■ **Exercise directions**:
I need the number of lines in the listing below that include the string "Spoken", and only that number.

START Records to process

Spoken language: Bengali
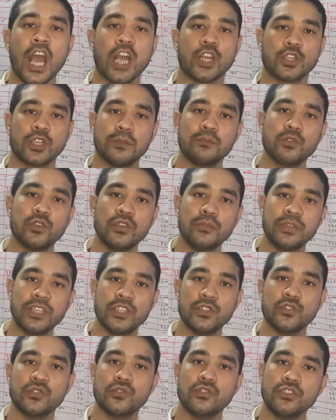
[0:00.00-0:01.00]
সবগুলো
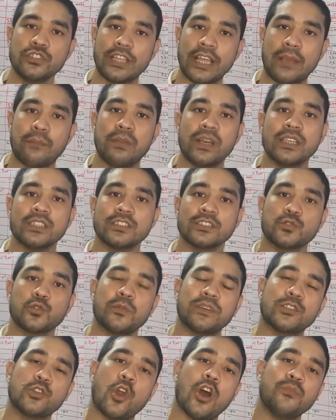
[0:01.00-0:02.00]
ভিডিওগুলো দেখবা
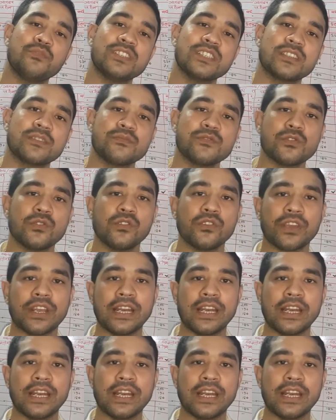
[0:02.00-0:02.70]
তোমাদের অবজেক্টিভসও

END Records to process
START Records to process

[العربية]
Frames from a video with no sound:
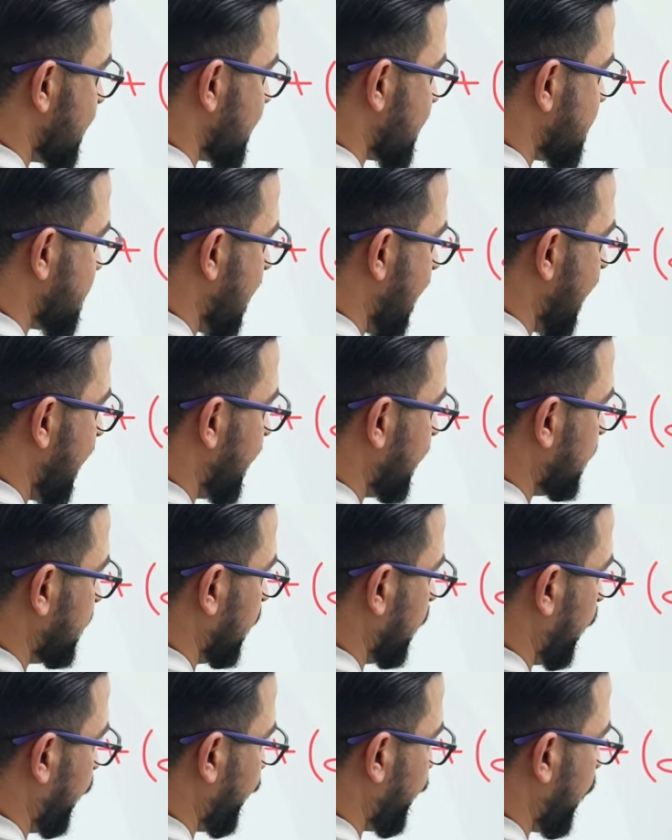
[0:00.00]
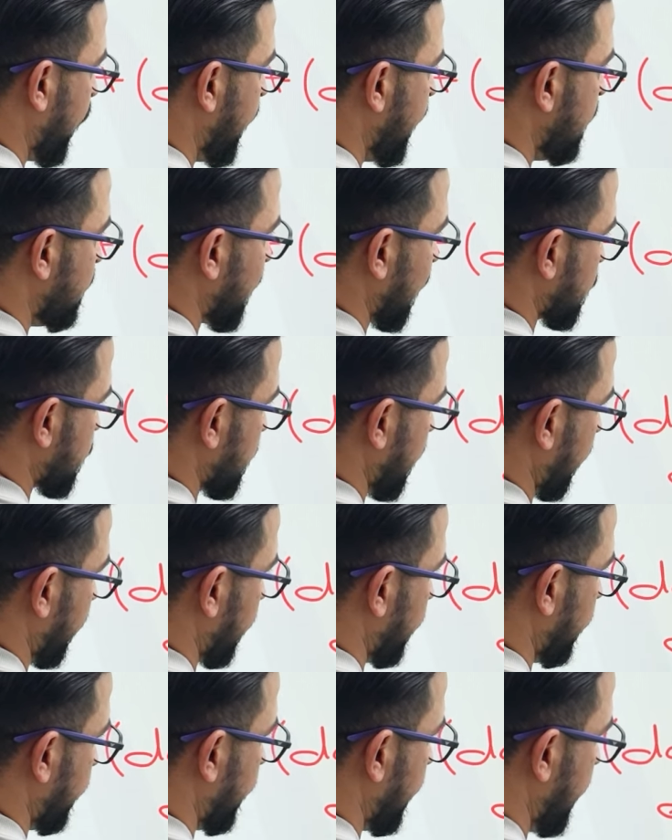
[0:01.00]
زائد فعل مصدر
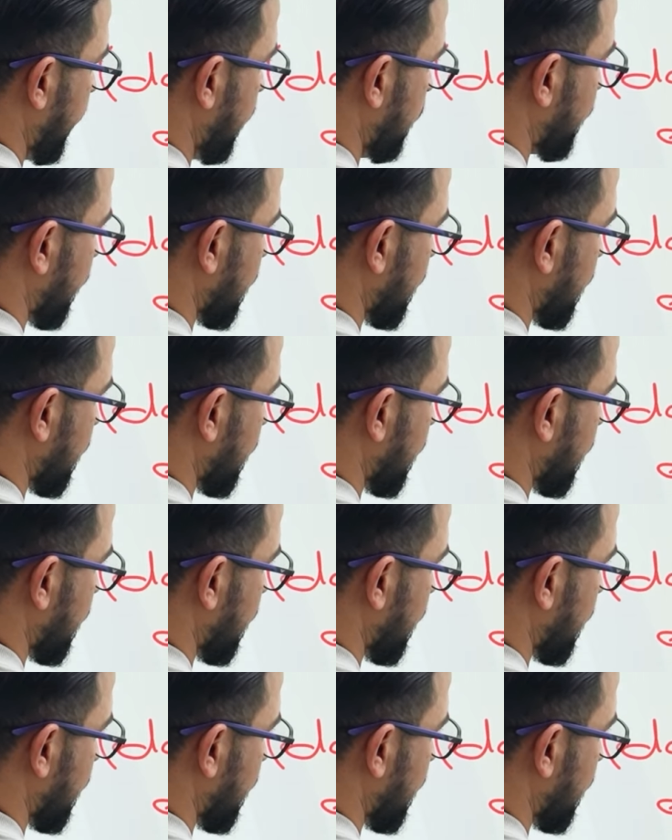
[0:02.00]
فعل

END Records to process
START Records to process

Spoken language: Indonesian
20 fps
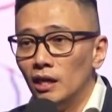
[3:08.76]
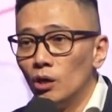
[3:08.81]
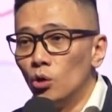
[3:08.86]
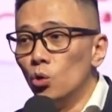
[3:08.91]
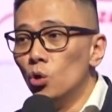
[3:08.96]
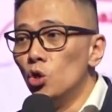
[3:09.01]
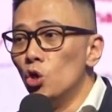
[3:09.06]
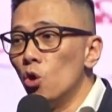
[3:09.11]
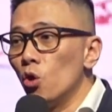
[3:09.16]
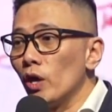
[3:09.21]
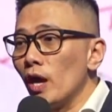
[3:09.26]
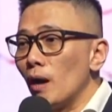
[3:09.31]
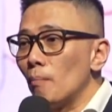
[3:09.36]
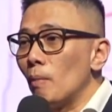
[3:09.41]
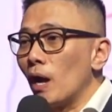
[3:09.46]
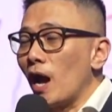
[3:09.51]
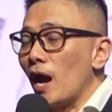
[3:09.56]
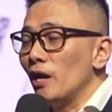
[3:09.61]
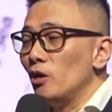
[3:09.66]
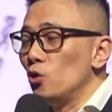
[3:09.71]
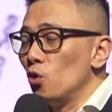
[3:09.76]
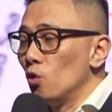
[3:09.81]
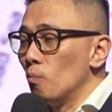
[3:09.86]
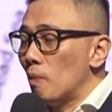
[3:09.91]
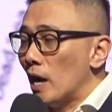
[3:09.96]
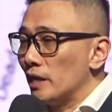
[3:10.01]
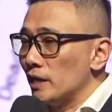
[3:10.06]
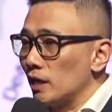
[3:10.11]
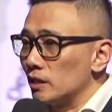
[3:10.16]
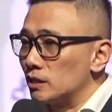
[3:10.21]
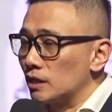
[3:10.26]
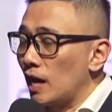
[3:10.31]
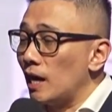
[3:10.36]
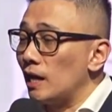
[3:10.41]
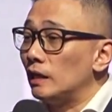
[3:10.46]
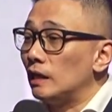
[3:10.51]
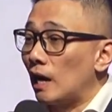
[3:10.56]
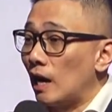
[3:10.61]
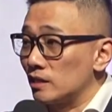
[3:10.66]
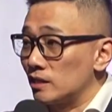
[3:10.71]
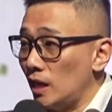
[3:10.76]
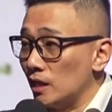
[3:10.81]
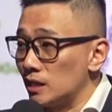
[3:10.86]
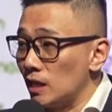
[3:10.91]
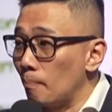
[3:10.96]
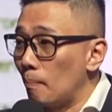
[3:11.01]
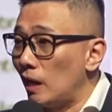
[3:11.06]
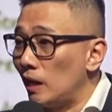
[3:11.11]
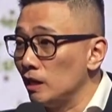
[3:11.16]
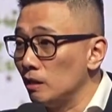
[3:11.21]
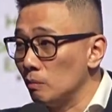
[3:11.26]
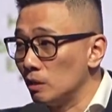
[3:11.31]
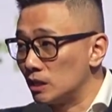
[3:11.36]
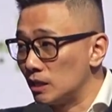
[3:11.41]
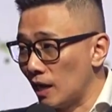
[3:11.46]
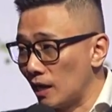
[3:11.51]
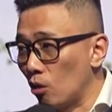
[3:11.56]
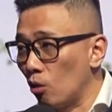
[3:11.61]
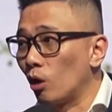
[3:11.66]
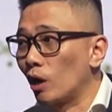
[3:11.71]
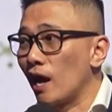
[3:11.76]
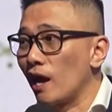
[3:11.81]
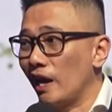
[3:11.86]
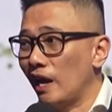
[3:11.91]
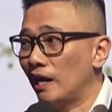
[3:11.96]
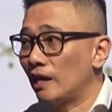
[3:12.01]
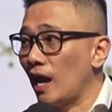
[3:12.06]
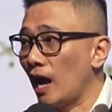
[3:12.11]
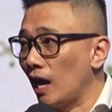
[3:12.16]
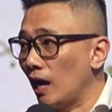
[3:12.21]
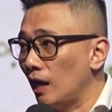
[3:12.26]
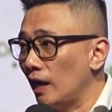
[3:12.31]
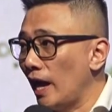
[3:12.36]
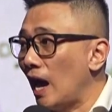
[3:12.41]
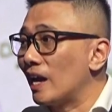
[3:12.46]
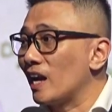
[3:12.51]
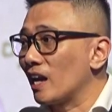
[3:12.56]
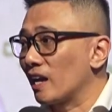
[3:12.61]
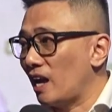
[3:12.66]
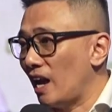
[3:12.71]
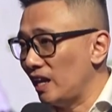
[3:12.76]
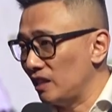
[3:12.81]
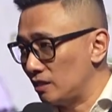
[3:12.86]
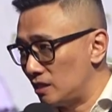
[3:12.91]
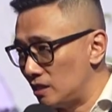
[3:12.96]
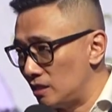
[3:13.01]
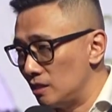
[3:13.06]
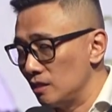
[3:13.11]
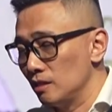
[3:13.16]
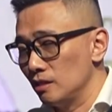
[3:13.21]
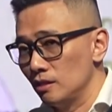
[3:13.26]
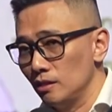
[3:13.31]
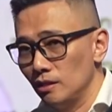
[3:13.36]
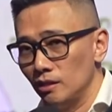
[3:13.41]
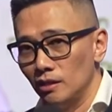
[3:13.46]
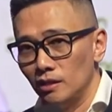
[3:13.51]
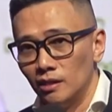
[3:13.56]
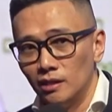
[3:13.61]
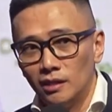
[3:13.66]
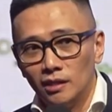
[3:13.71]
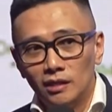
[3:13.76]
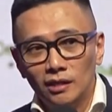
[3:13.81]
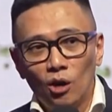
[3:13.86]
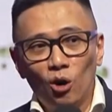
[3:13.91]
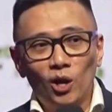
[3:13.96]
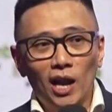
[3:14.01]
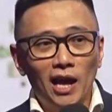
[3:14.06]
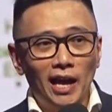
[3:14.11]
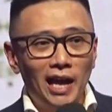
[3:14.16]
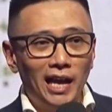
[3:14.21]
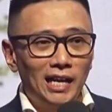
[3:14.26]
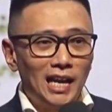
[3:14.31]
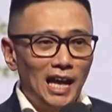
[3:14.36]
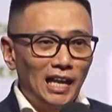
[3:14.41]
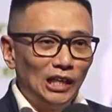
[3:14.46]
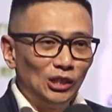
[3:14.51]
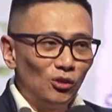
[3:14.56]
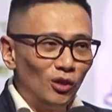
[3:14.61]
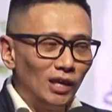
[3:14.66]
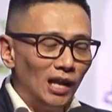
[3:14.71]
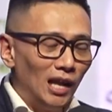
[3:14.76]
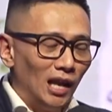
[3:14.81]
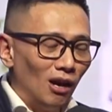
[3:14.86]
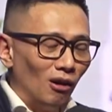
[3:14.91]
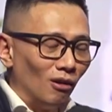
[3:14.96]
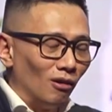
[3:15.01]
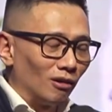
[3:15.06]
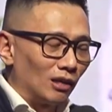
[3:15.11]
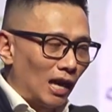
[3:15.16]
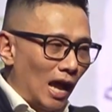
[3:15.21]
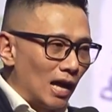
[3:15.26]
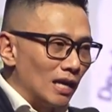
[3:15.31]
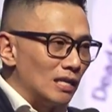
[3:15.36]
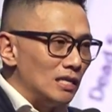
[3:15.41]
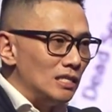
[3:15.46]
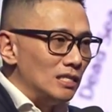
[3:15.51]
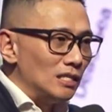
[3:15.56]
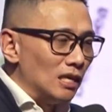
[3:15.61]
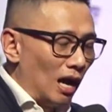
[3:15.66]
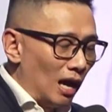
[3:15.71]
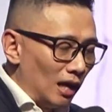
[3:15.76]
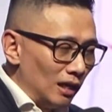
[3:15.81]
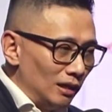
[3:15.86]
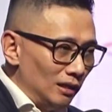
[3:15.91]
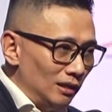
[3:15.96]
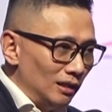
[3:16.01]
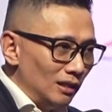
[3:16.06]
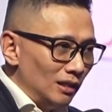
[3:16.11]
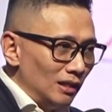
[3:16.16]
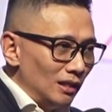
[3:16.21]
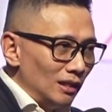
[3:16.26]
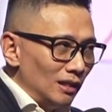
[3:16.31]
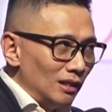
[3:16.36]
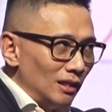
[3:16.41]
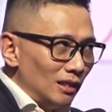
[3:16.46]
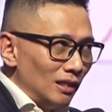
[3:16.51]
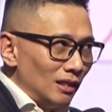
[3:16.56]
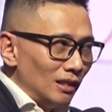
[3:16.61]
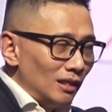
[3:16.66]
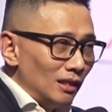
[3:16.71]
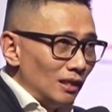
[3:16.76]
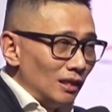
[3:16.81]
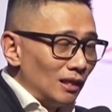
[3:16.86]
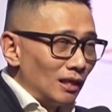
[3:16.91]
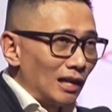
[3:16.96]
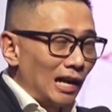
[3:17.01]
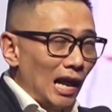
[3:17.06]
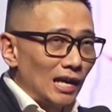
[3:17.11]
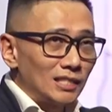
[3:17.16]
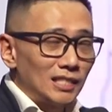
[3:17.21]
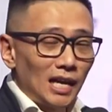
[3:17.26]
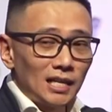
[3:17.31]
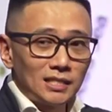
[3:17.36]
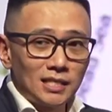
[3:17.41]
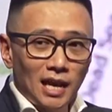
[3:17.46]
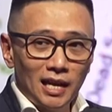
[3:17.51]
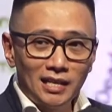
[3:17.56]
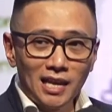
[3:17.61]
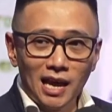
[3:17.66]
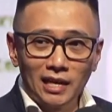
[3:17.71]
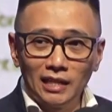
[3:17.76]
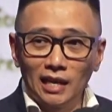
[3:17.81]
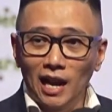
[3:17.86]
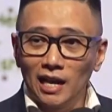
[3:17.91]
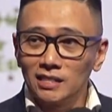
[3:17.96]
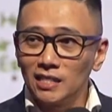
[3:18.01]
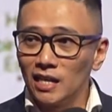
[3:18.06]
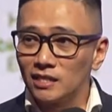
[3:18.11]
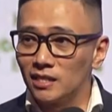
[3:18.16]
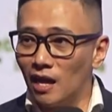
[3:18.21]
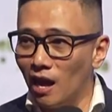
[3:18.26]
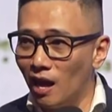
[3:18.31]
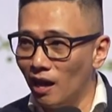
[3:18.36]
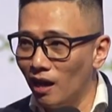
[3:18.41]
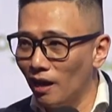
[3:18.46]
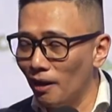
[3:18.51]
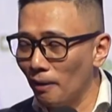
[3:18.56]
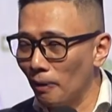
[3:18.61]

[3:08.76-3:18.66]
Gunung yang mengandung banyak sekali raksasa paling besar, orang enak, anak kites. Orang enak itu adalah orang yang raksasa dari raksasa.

END Records to process

■ **Solution to this task**:
2